● Task: Without the pictures, write out all the lines below exactly as they appear.

● Collected data:
■ ■ ■ ■
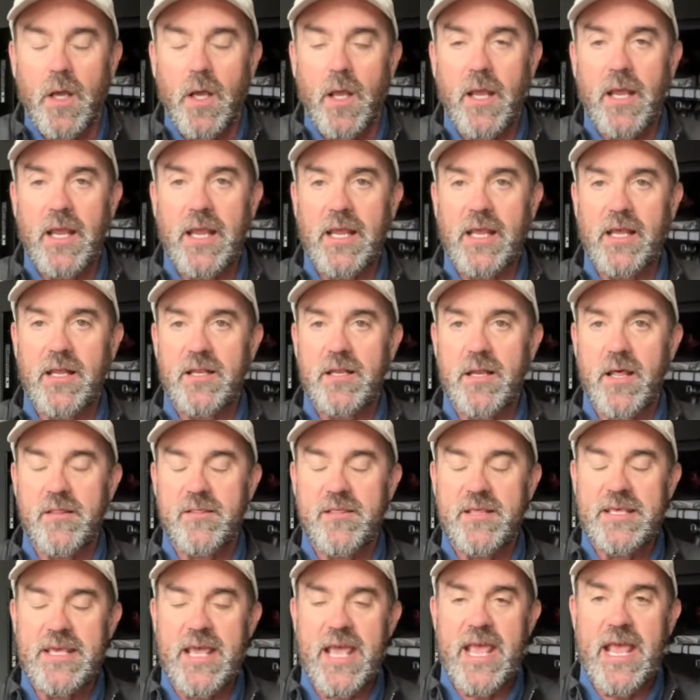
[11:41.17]
and
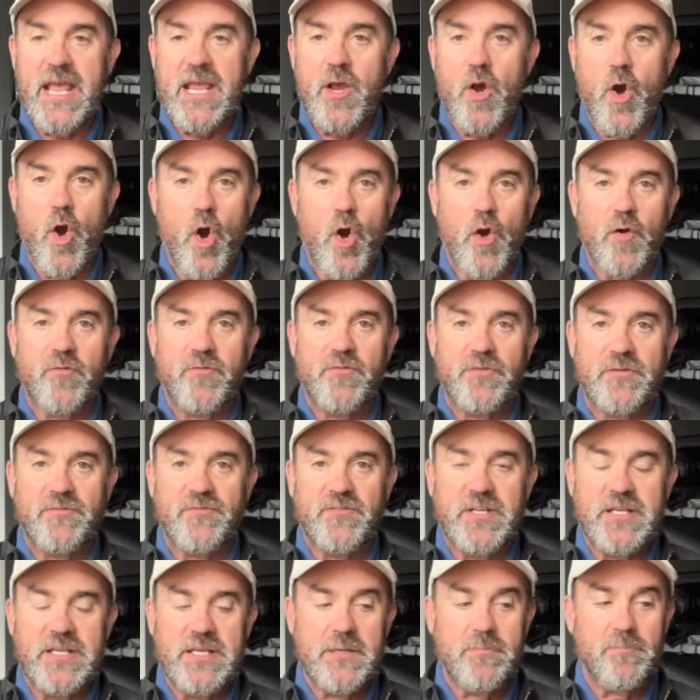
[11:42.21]
the A R
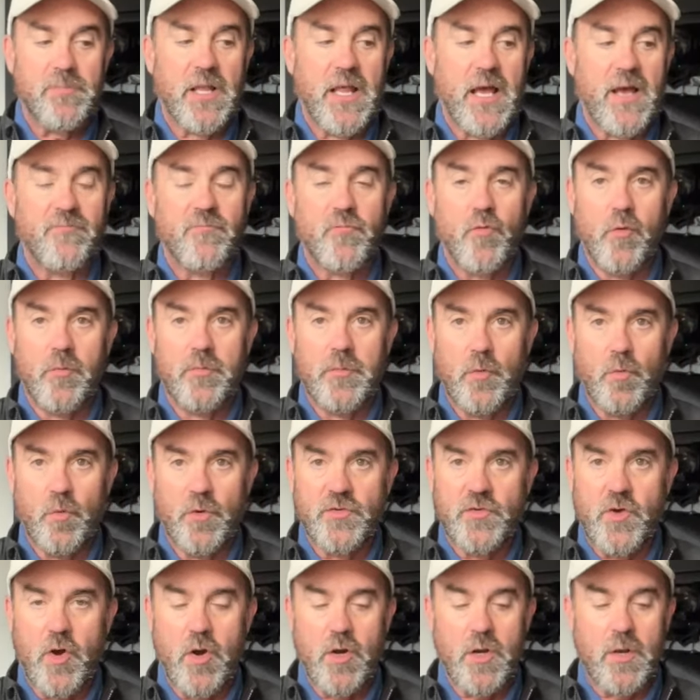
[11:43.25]
fifteen platform that we'll
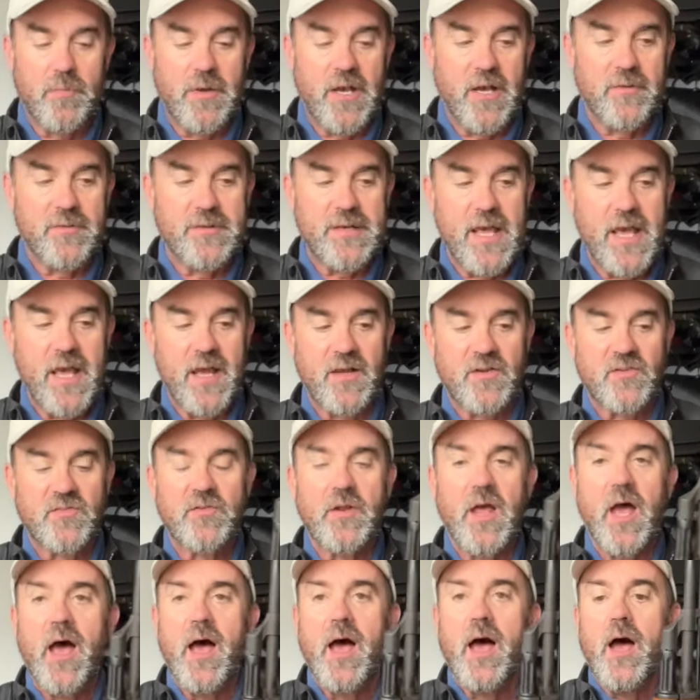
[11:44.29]
talk about next,
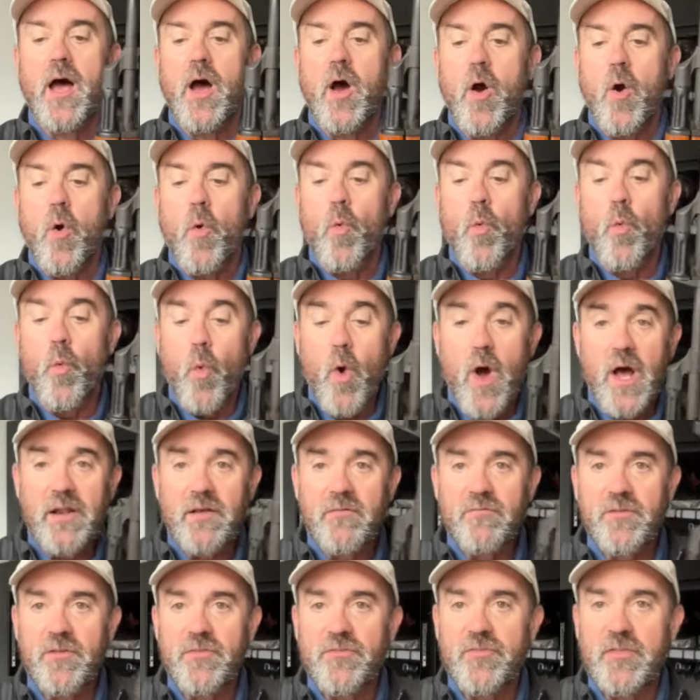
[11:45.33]
one
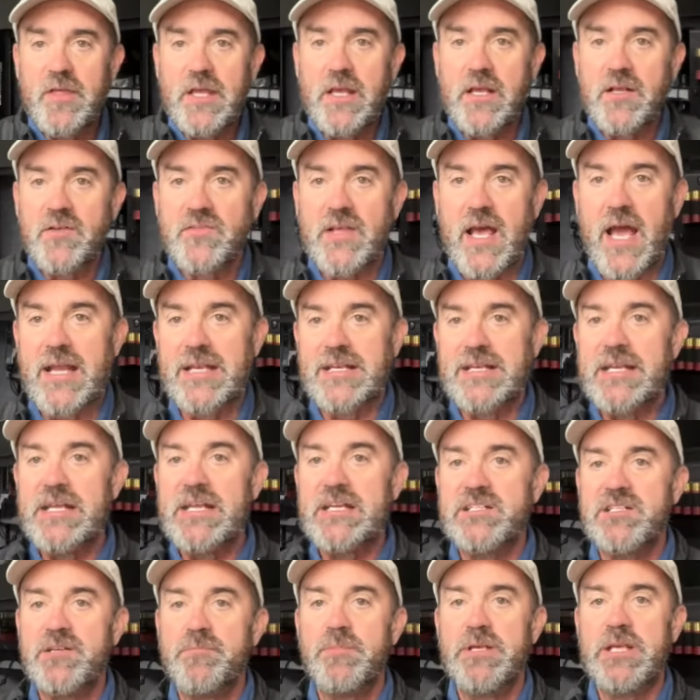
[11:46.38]
of the things I
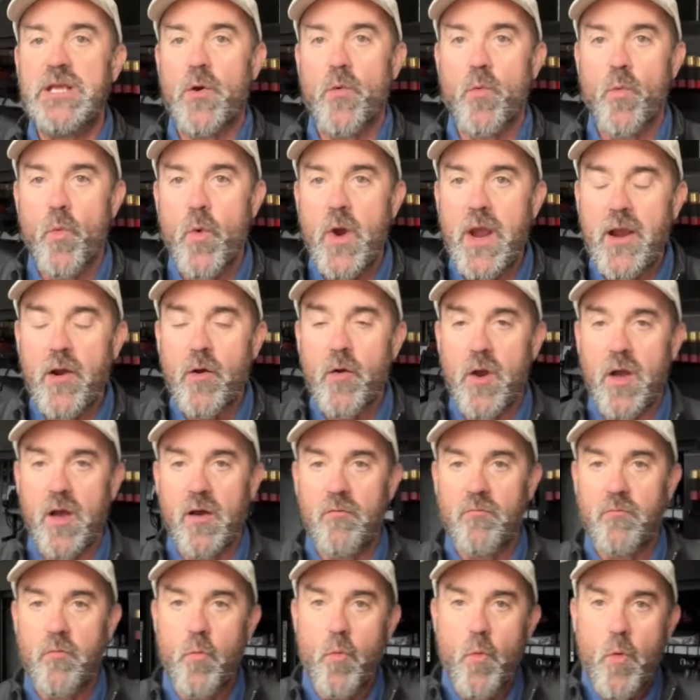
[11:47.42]
need to be aware
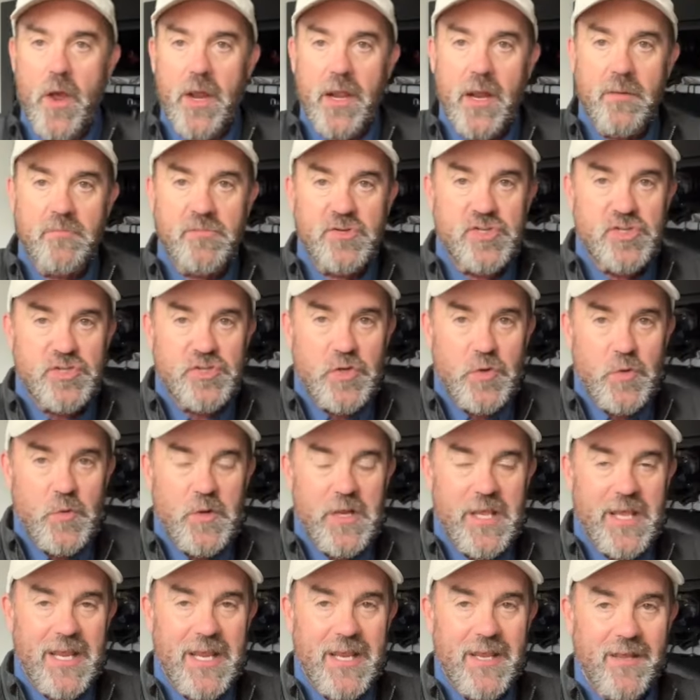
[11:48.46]
of when I'm
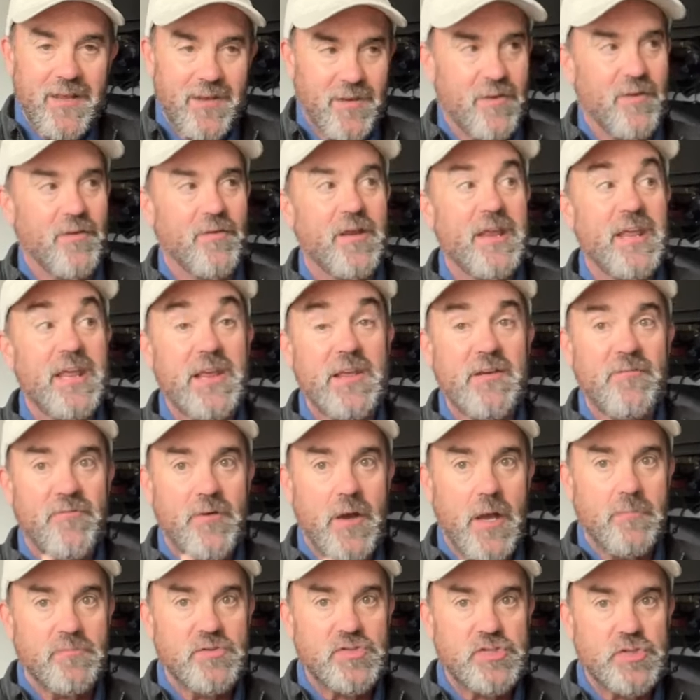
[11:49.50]
shooting, or if
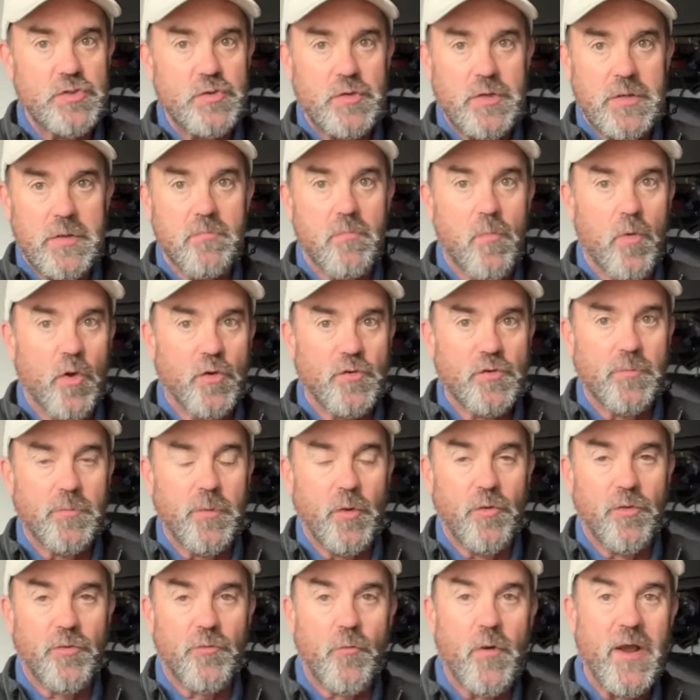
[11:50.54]
I'm shooting
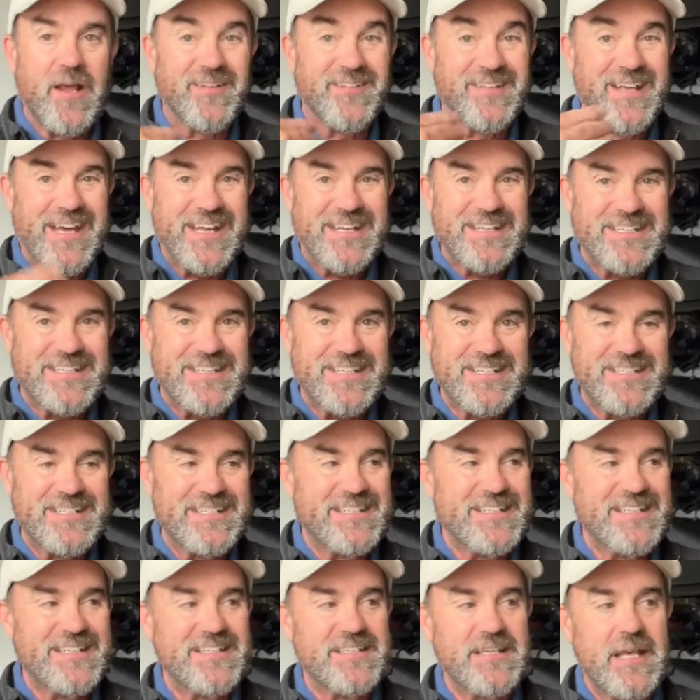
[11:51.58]
multiple threats at
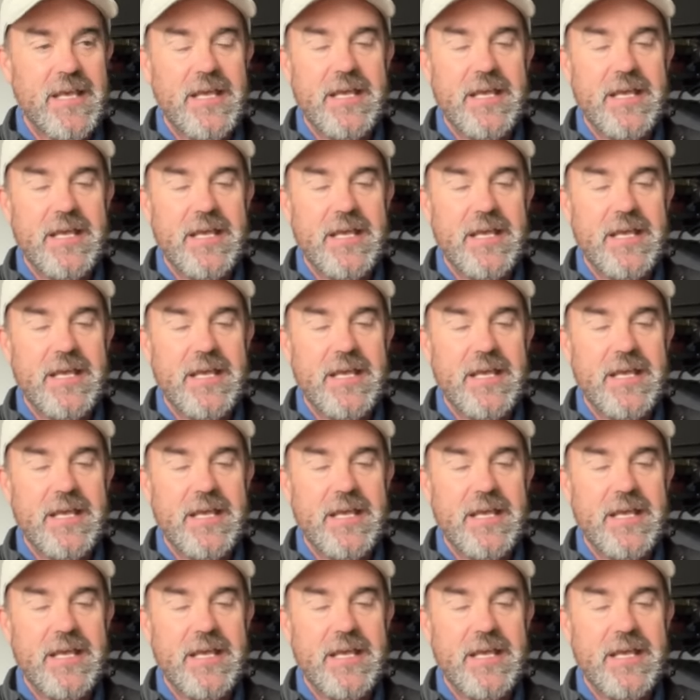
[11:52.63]
distance,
■ ■ ■ ■
● Exercise answer:
[11:41.17]
and
[11:42.21]
the A R
[11:43.25]
fifteen platform that we'll
[11:44.29]
talk about next,
[11:45.33]
one
[11:46.38]
of the things I
[11:47.42]
need to be aware
[11:48.46]
of when I'm
[11:49.50]
shooting, or if
[11:50.54]
I'm shooting
[11:51.58]
multiple threats at
[11:52.63]
distance,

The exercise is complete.